● **Description of the task**:
Pictures are not part of the copy. Reproduce all the records exactly.

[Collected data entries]
______________________________

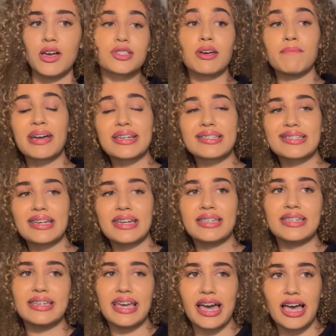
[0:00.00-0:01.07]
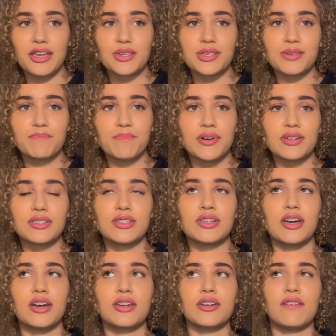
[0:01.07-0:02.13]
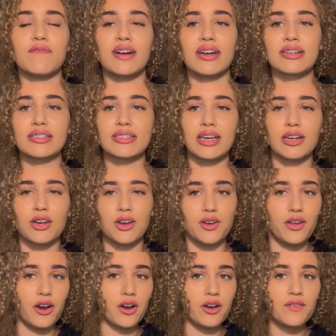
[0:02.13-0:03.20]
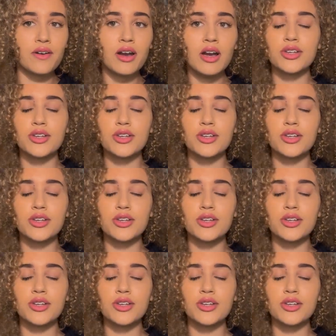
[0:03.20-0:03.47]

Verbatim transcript: To some extent, yes, but to another extent, no.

______________________________

● **Written solution**:
[0:00.00-0:01.07]
[0:01.07-0:02.13]
[0:02.13-0:03.20]
[0:03.20-0:03.47]

Verbatim transcript: To some extent, yes, but to another extent, no.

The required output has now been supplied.